Commandant of the Marine Corps, Gen. Robert B. Neller, gets water from the Devil Dog fountain after the American Memorial Day ceremony at the Aisne-Marne American Memorial Cemetery, Belleau Wood, France, May 29, 2016. Each Memorial Day weekend, U.S. Marines, French service members, family members and locals gather to honor the memory of the Marines killed during the battle of Belleau Wood. (U.S. Marine Corps photo illustration by Staff Sgt. Gabriela Garcia/Released)
Ninety-eight years after Marines blunted a massive German offensive at the Battle of Belleau Wood and earned their "Teufel Hunden" sobriquet, the commandant paid homage to the fallen at one of the most sacred sites of Marine Corps lore.
On Memorial Day weekend, Gen. Robert Neller recently undertook the pilgrimage to the Devil Dog Fountain in the village of Belleau, France. In nearby Belleau Wood over the month of June 1918, Marines with the 5th and 6th Regiments infamously repulsed a German attack before taking to the offensive to drive them out of the woods.
The Marines, held in reserve, were called in to patch a hole in the lines from fleeing French soldiers. After a 6 mile forced march, the French pleaded with them to turn back, to which Capt. Lloyd Williams responded, "Retreat? Hell, we just got here."

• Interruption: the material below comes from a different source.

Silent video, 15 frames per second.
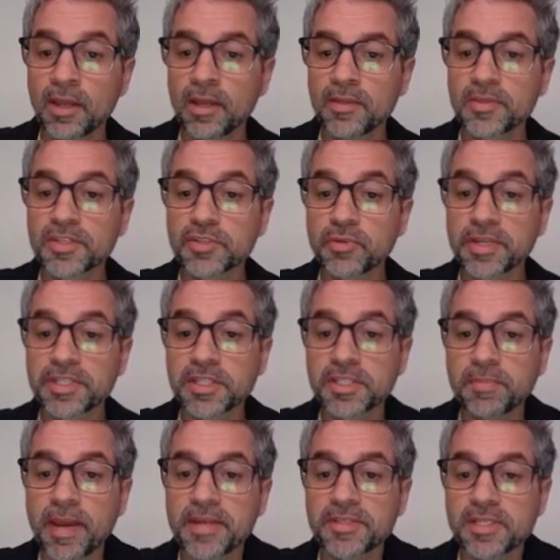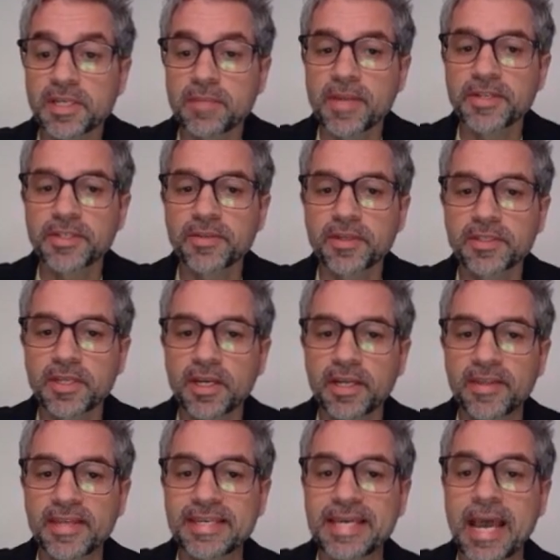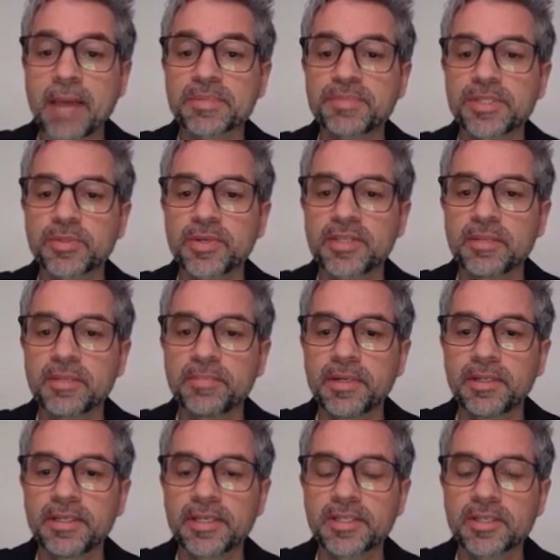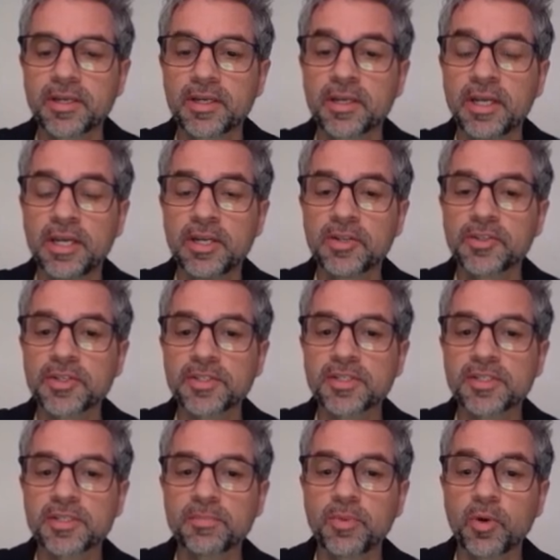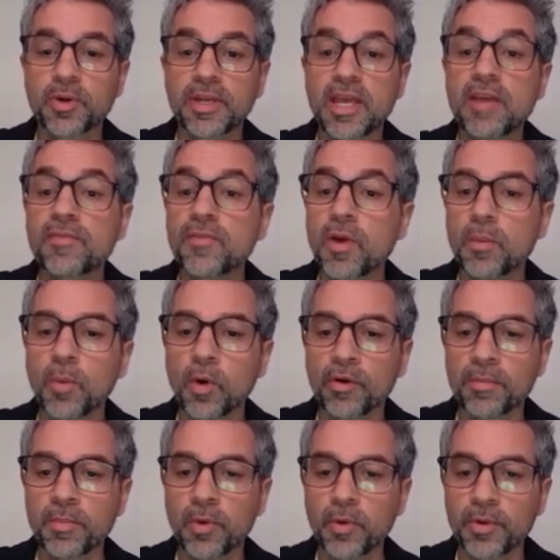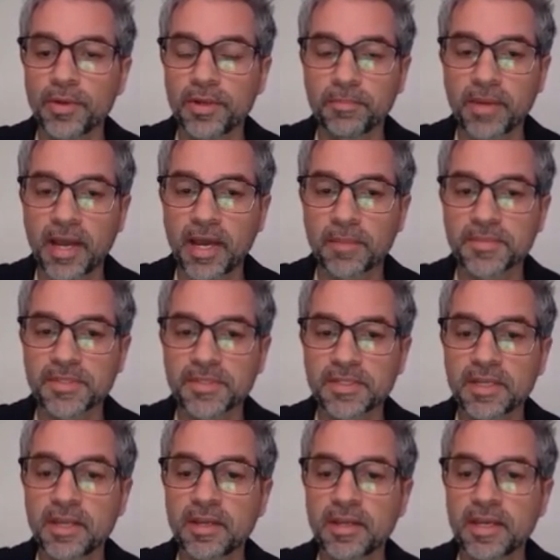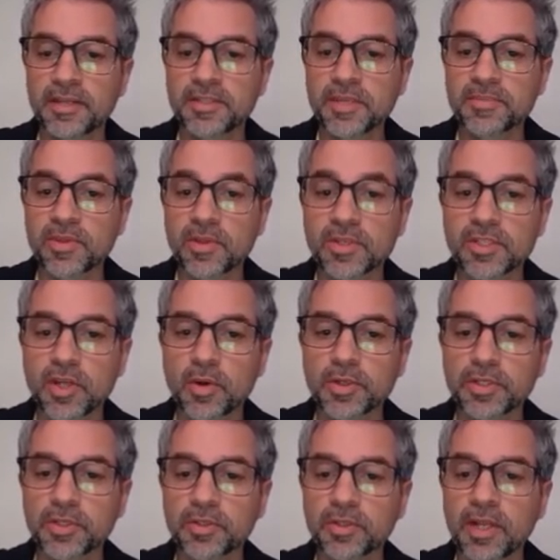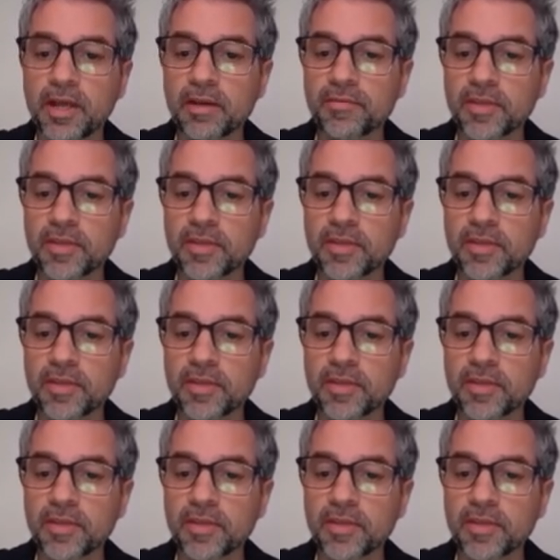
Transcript: The streets and spaces, I mentioned this earlier, the gaps between the buildings are just as important, if not more important, perhaps, in terms of the social life, the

For over more than 31 days, often with only bayonets and fists, the Marines fought through the better part of five German divisions with such ferocity that the enemy allegedly gave them the name "Teufel Hunden" — Devil Dogs — in admiration.
It was during this exhausting battle that then-Gunnery Sgt. Dan Daly led the men of the 73rd Machine Gun Company across a wheat field directly into enemy machine gun fire with the words, "Come on, you sons of b----itches, do you want to live forever?"
The "Teufel Hunden" moniker, however, is more mythology than fact, as Marine Corps Times’ reporter Jeff Schogol previously reported in Stars and Stripes.
"The term very likely was first used by Marines themselves and appeared in print before the Battle for Belleau Wood," Bob Aquilina of the Marine Corps History Division told Schogol at the time. "It gained notoriety in the decades following World War I and has since become a part of Marine Corps tradition."
While the origin of the notorious term of endearment may be dubious, the Devil Dogs’ sacrifice in that bloody battle is not; the Marines took over 9,000 casualties: 1,062 killed in action and 7,253 wounded, according to the U.S. Marine Corps History Division.
After the battle, the French army renamed Belleau Wood "Bois de la Brigade de Marine" in recognition of their heroism.
When Commandant Gen. Neller stepped to the pristine water flowing from the mossy mouth of the bull mastiff fountain May 29, it was also in memory of these Marines.